──────── Data extract ────────

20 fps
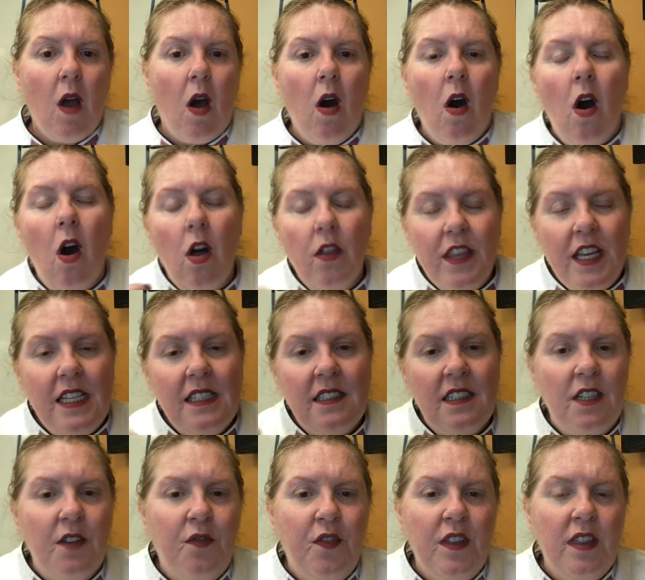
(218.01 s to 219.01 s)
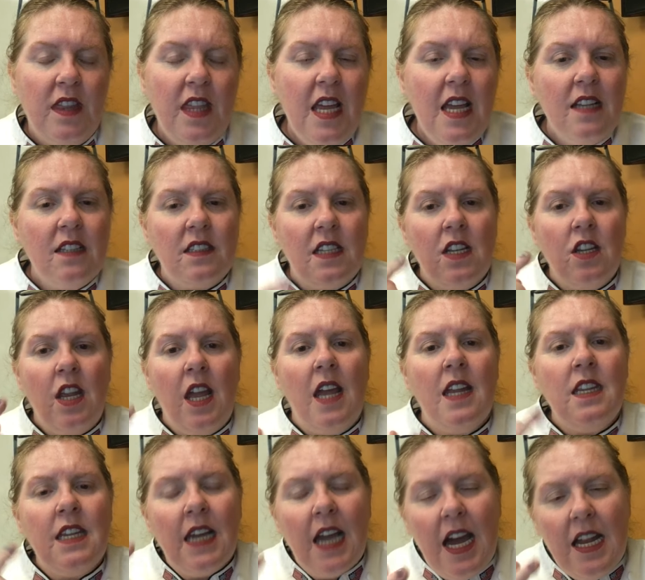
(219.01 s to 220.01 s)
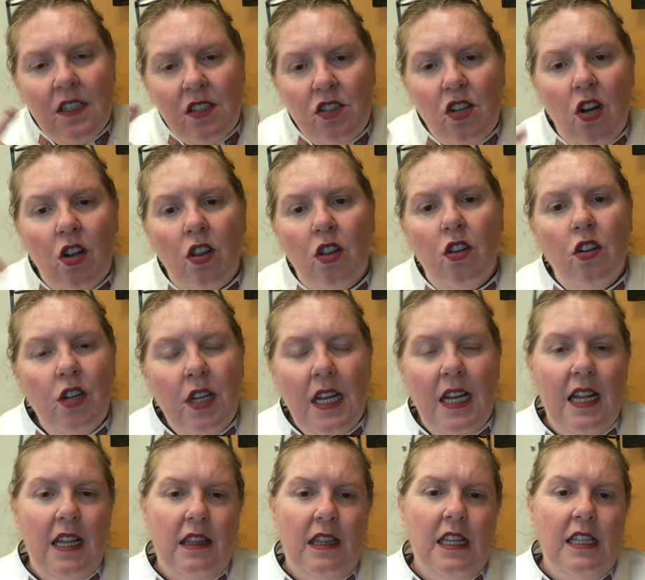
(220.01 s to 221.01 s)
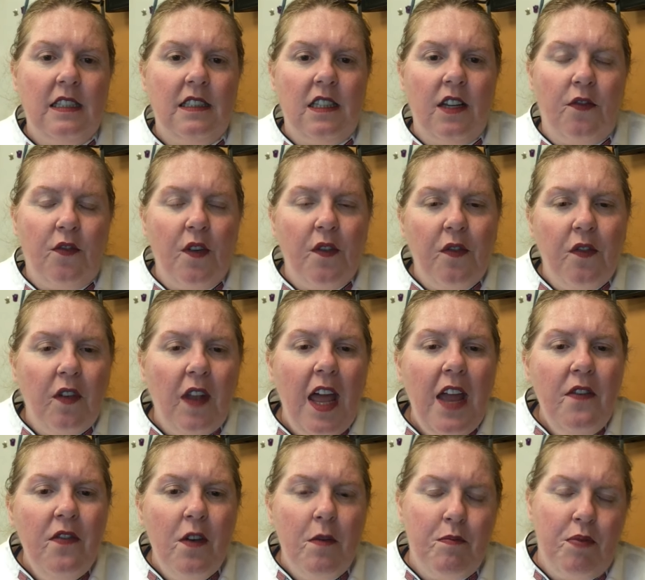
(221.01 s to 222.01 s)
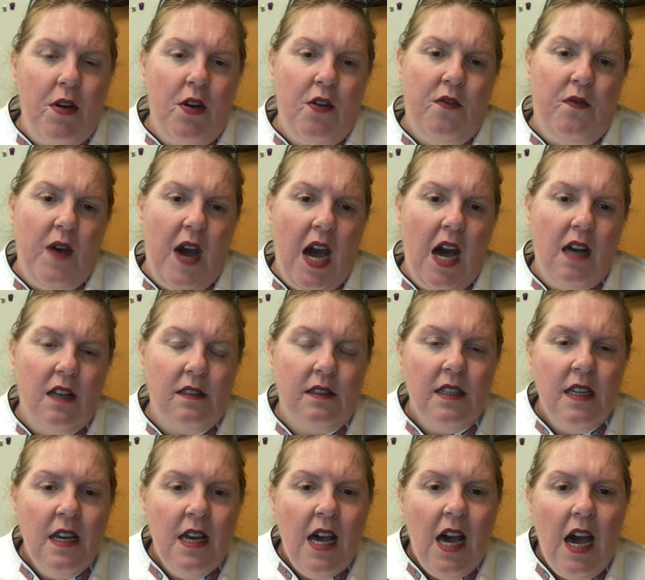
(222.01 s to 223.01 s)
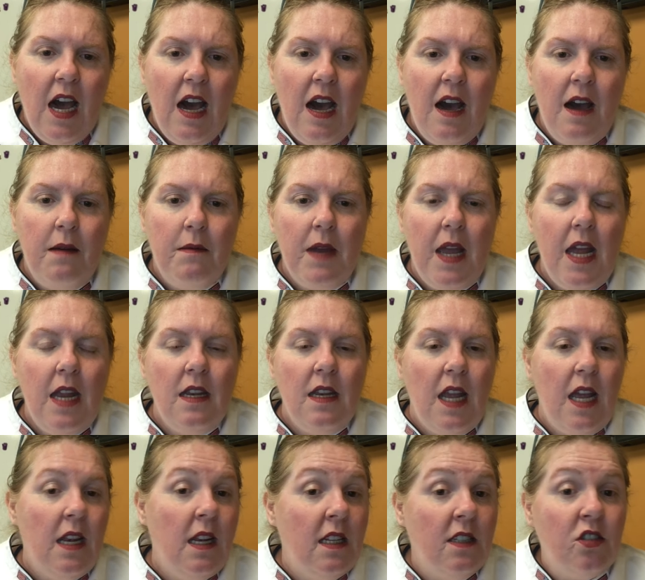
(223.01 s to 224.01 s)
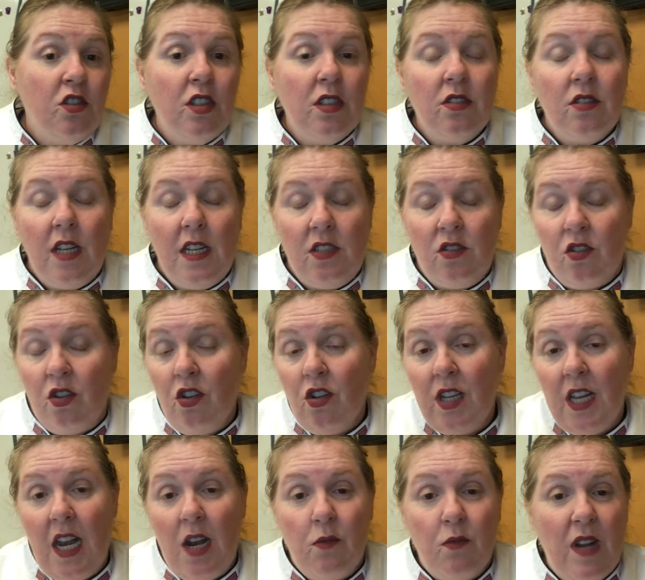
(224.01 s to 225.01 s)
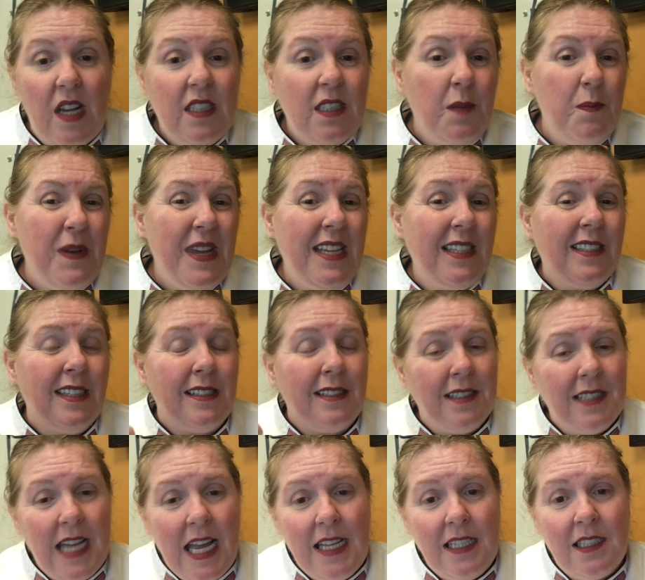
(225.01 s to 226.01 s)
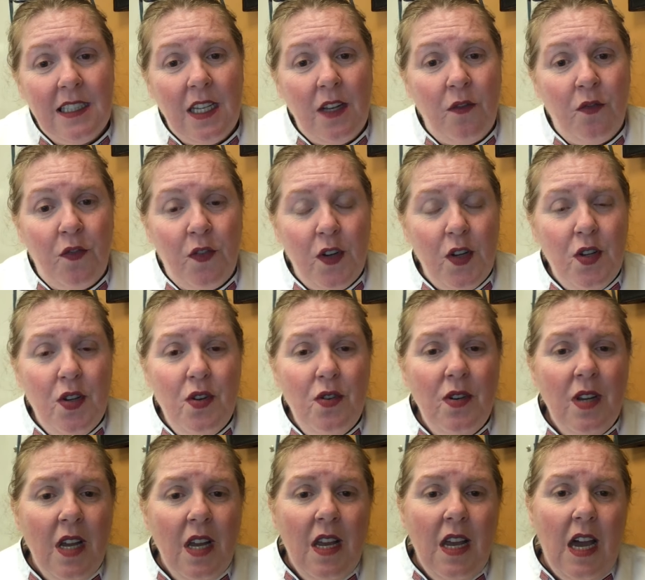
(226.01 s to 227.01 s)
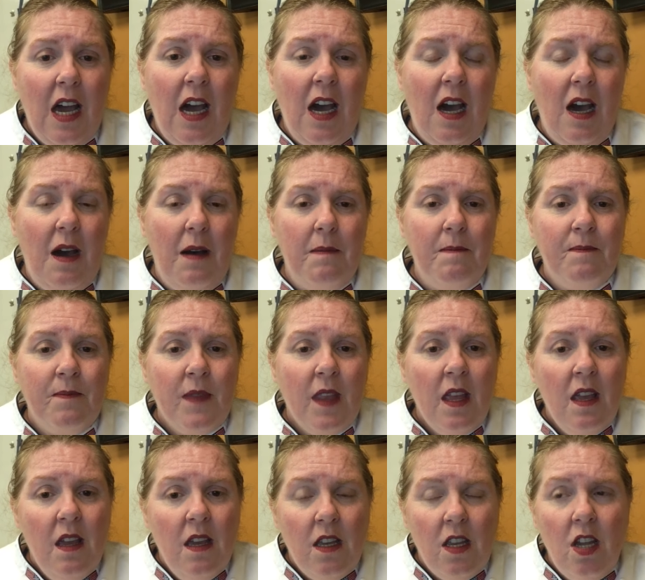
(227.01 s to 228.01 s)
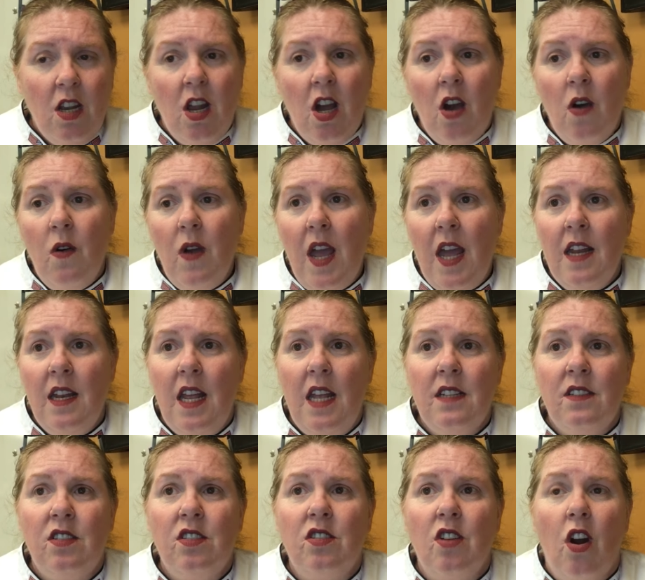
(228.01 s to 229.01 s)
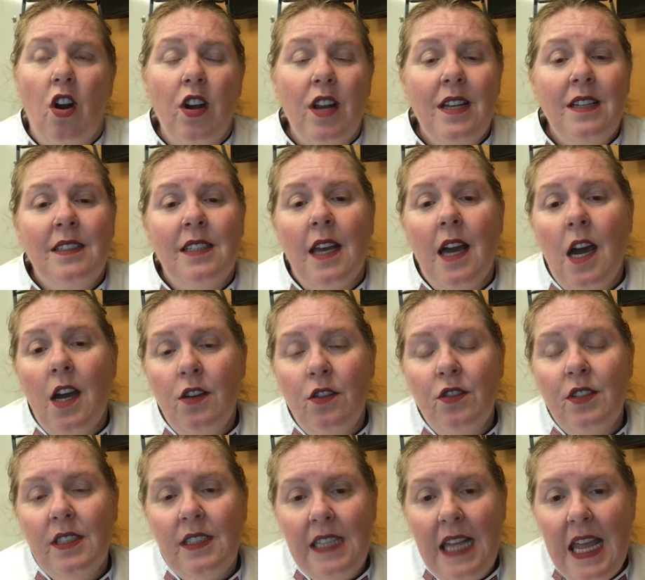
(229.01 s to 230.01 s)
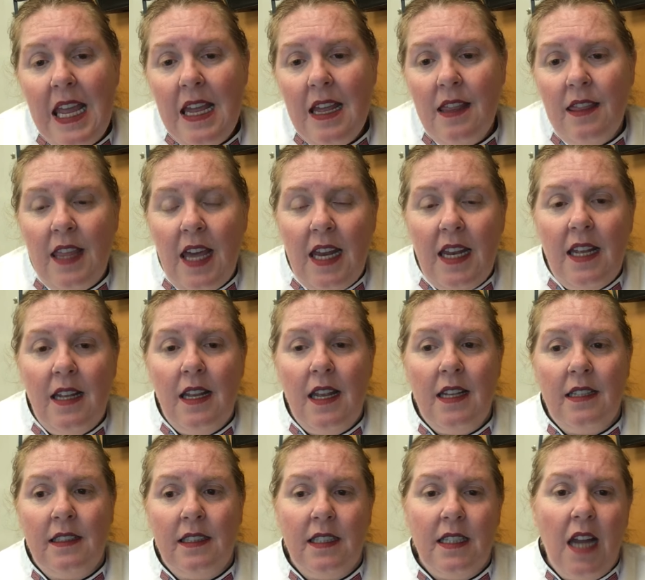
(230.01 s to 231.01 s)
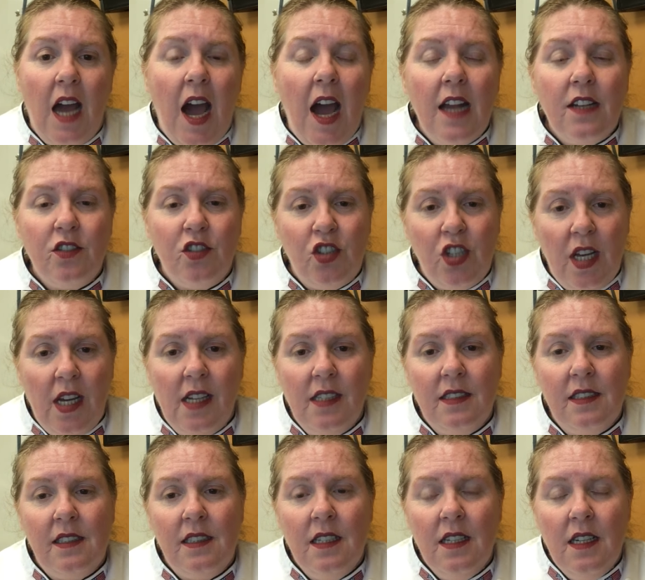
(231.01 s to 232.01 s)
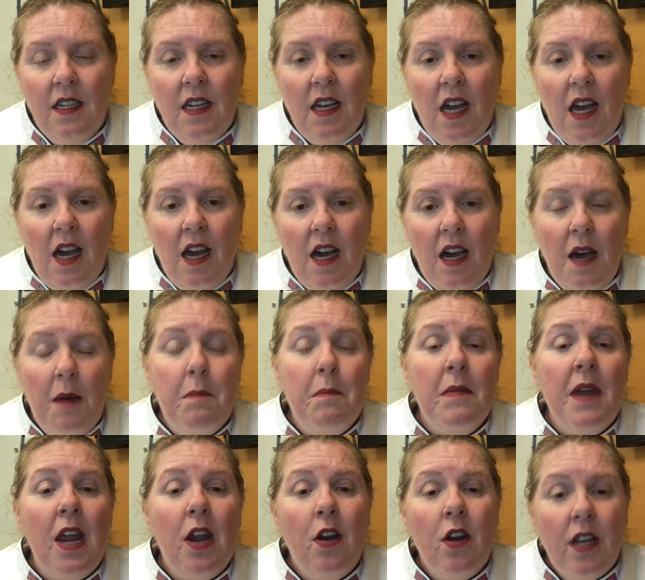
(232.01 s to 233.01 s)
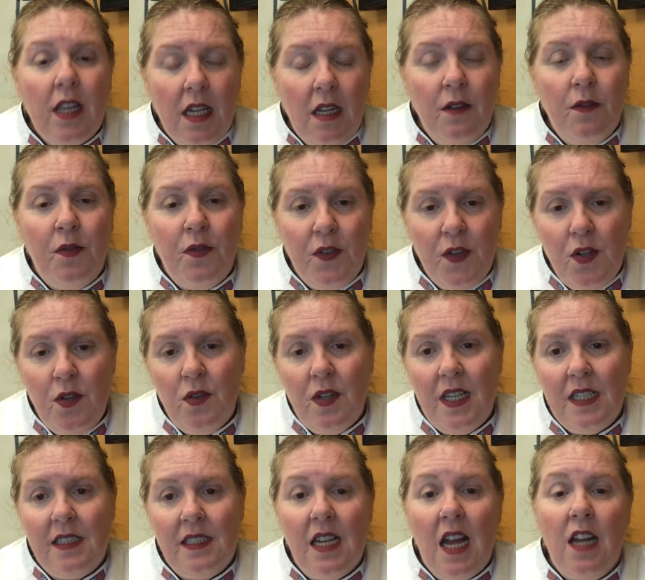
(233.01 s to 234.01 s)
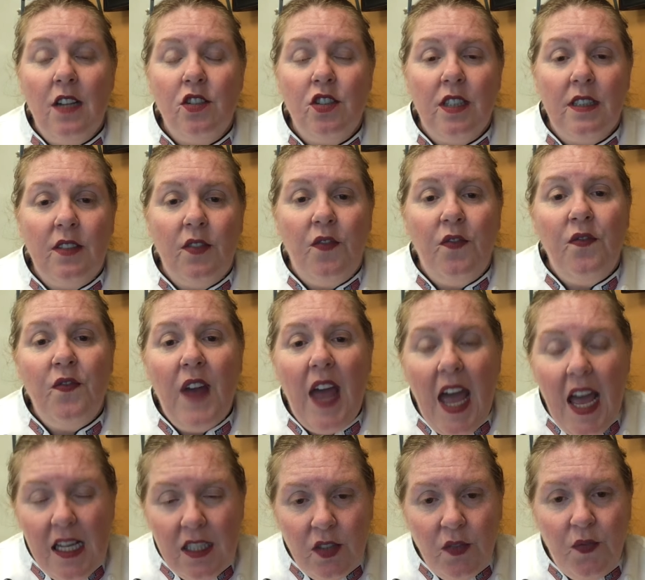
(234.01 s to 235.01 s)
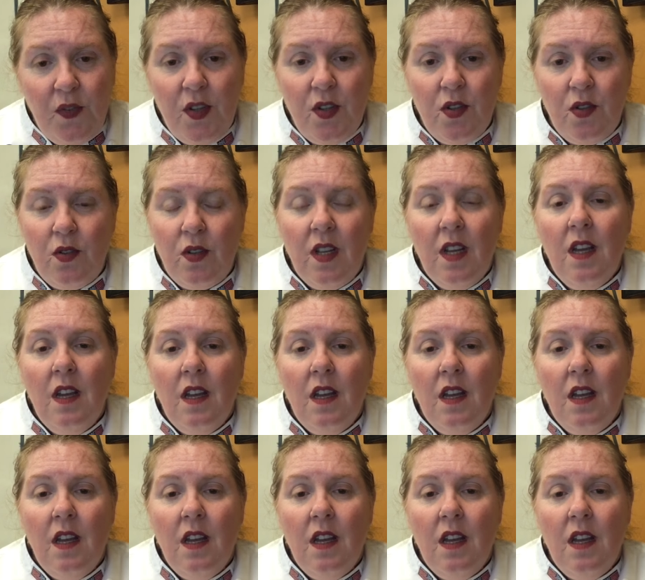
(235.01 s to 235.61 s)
all these different things, and you got to start looking at these different flavor profiles, and it's looking at recipes, it's tasting food, and starting to understand that it's not just American food. It's not just fast food.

────────

_What is expected_
A faithful, word-for-word copy of the records above, pictures left out, is the answer.

_Response_
20 fps
(218.01 s to 219.01 s)
(219.01 s to 220.01 s)
(220.01 s to 221.01 s)
(221.01 s to 222.01 s)
(222.01 s to 223.01 s)
(223.01 s to 224.01 s)
(224.01 s to 225.01 s)
(225.01 s to 226.01 s)
(226.01 s to 227.01 s)
(227.01 s to 228.01 s)
(228.01 s to 229.01 s)
(229.01 s to 230.01 s)
(230.01 s to 231.01 s)
(231.01 s to 232.01 s)
(232.01 s to 233.01 s)
(233.01 s to 234.01 s)
(234.01 s to 235.01 s)
(235.01 s to 235.61 s)
all these different things, and you got to start looking at these different flavor profiles, and it's looking at recipes, it's tasting food, and starting to understand that it's not just American food. It's not just fast food.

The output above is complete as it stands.